Predicting the future for leased entitlements requires a degree of crystal ball gazing as the detail of the next incarnation of what was originally the Single Farm Payment Scheme and laterally the Basic Payment Scheme is not yet known.
The only thing that is known is that there will be a follow-on scheme. The big unknown question is whether lessors will be permitted to hold on to their entitlements.
On the last occasion those who retained their farmer status did hold on to their entitlements so if one were erring on the side of caution it might be worthwhile continuing to farm a small parcel. Applying the perfect science afforded by the aforementioned crystal ball I would suggest retaining five hectares. If this proves a futile exercise one can incorporate the five hectares into the lease when the outcome becomes apparent.
As a further 'belt and braces' measure I would recommend incorporating a clause into the lease to the effect that in the event of the payment benefit of the entitlements passing to the farmer due to EU/Department of Agriculture rule changes, the annual rent shall be reviewed to reflect part or all of the payment benefit passing to the farmer.

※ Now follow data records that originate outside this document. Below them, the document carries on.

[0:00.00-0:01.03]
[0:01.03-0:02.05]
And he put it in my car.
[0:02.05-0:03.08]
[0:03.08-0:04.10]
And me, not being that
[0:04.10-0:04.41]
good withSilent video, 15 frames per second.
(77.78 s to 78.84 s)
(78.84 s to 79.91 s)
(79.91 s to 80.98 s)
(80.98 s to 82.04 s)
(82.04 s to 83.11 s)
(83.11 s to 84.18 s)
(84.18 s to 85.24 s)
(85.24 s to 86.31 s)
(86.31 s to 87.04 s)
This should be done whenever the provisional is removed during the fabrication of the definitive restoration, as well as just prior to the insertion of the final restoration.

If such a provision is clearly agreed and understood by the landowner and tenant at the outset, it is unlikely to cause a problem when and if such an event occurs.
I would also recommend including a clause to the effect that the entitlements revert to the landlord at the end of the lease notwithstanding the possibility that rule changes in the meantime may not permit this.
LEASING FARM BUILDINGS
Most leases will include a provision for emergency access to a crush or temporary holding facility which is not a problem. However, including farm buildings in the lease is a matter that will require some consideration in terms of privacy, access, maintenance etc.

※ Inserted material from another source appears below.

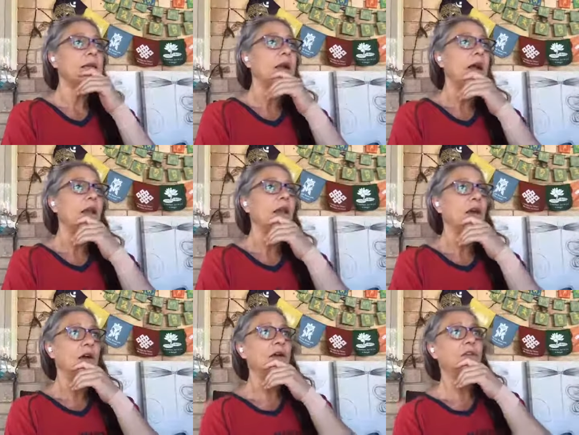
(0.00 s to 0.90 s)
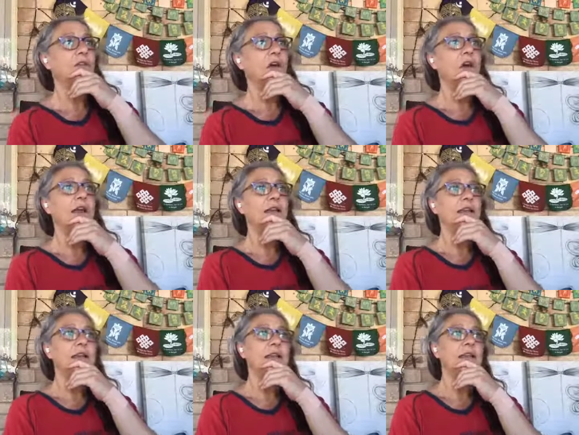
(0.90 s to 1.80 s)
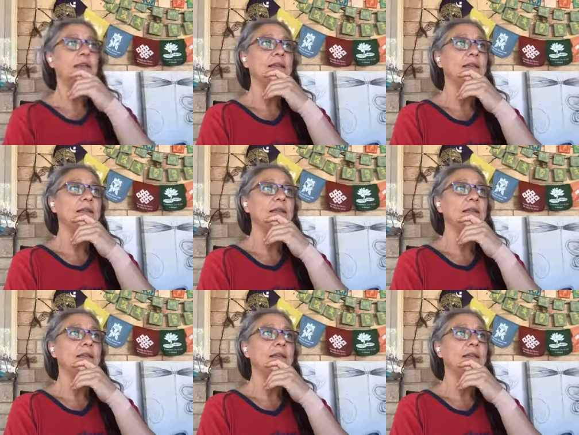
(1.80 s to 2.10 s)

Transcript: a lot of finding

Increasingly, farms are being leased which include milking facilities and animal housing which can be an attractive proposition for both landowner and tenant. Generally, including farm buildings in a land lease is not fraught with any particular risk.
However, leasing buildings for medium to long terms may fall uuder the 1994 Landlord and Tenant Act which provides tenants with a right to claim renewal of a lease at market value in situations where the property being leased consists predominantly of buildings where the land element of the lease is considered to be "subsidiary and ancillary" to the buildings.

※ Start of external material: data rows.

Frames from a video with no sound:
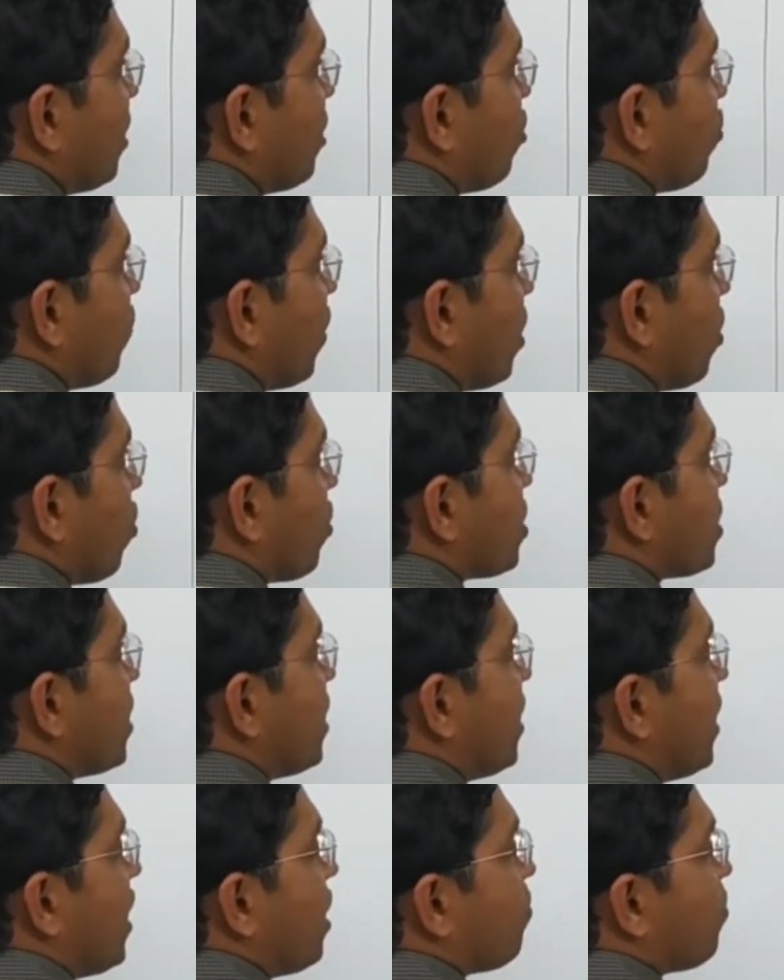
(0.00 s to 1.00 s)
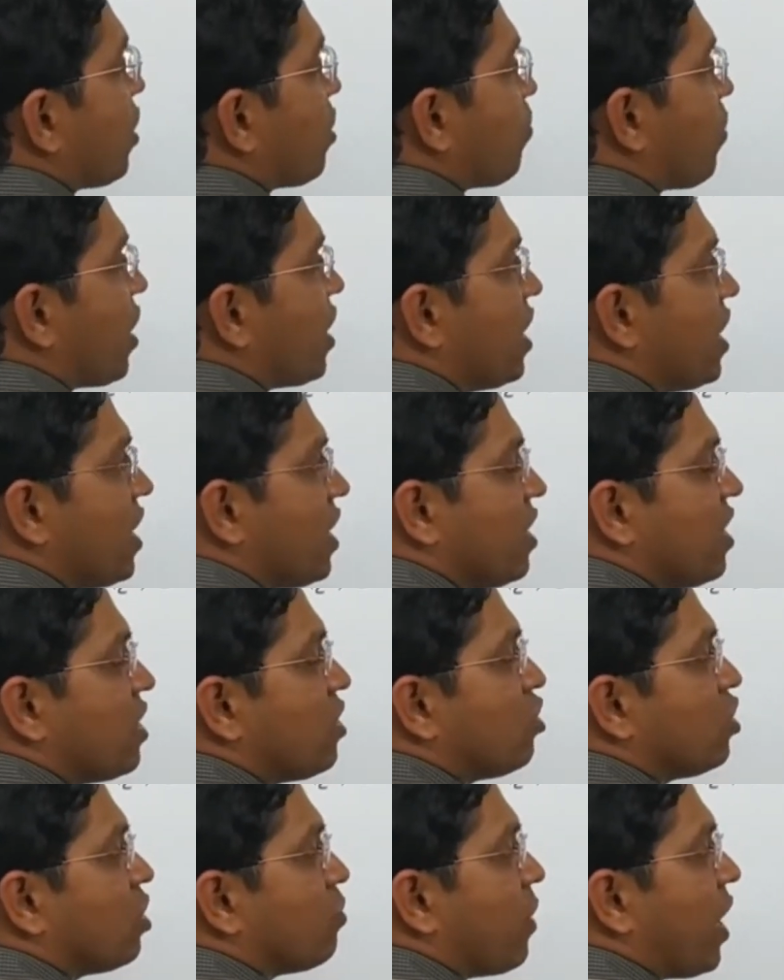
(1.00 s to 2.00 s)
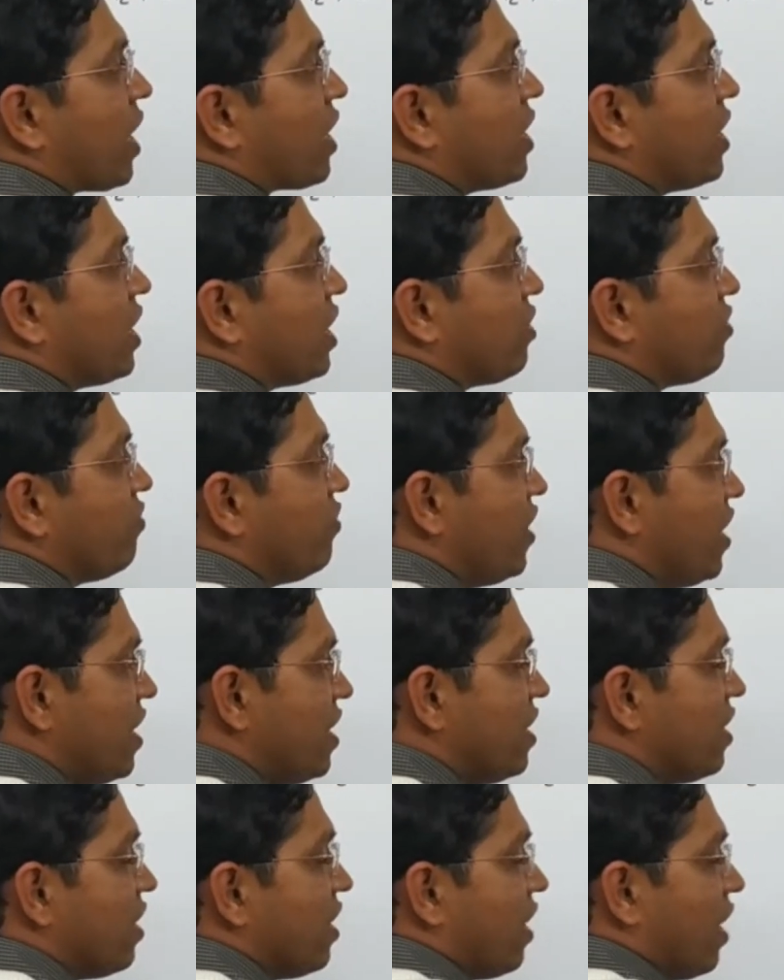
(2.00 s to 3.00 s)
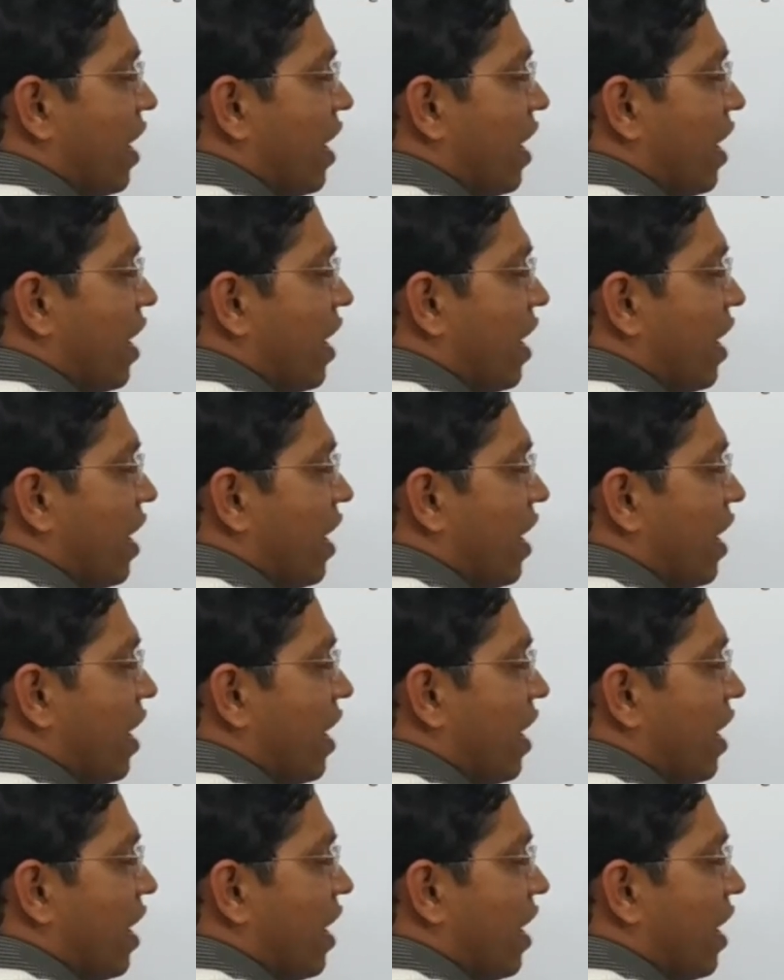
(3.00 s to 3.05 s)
to velocity and perpendicular to the magnetic field,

In other words, if the lease is more a farm buildings lease than a land lease the tenant may be entitled to renew the lease, albeit at market rent.
Where a long term lease, say 15 years, is entered into, it may be the case that the tenant will want to erect buildings on the farm.
The terms of any such concession will have to be fully agreed in advance and documented in the lease. I have dealt with a number of such situations and typically the ownership of the buildings will fall to the landowner at the end on the lease.
However, the cost of any developments will be amortised over the term of the lease whereby an early termination may result in the landowner having to compensate the tenant for any residual written down value.
My advice to both parties in this instance is to seek out the best available legal and agricultural advice before committing to anything.
Most intending lessors will have certain conditions that they will want to include in the lease.
Such conditions could be, for example a prohibition on using certain entrances to the farm, the right to any fallen timber, the right to access the land to remove growing timber, the right of use of certain farm roadways or indeed any reasonable right that the landowner should require.
The time to identify any special conditions in a lease is prior to commencement in order that they can be documented in the lease. TAXATION Arguably, the greatest incentive towards leasing land is the tax relief. Tax savings of up to €16,000 can be made by an individual landowner in any one year. Table 1 sets out the relief available for the various lengths of lease for an individual landowner. Table 2 sets out the lessees that will qualify the lease income for tax relief. It should be noted that the relief applies to Income Tax only and not PRSI or Universal Social Charge.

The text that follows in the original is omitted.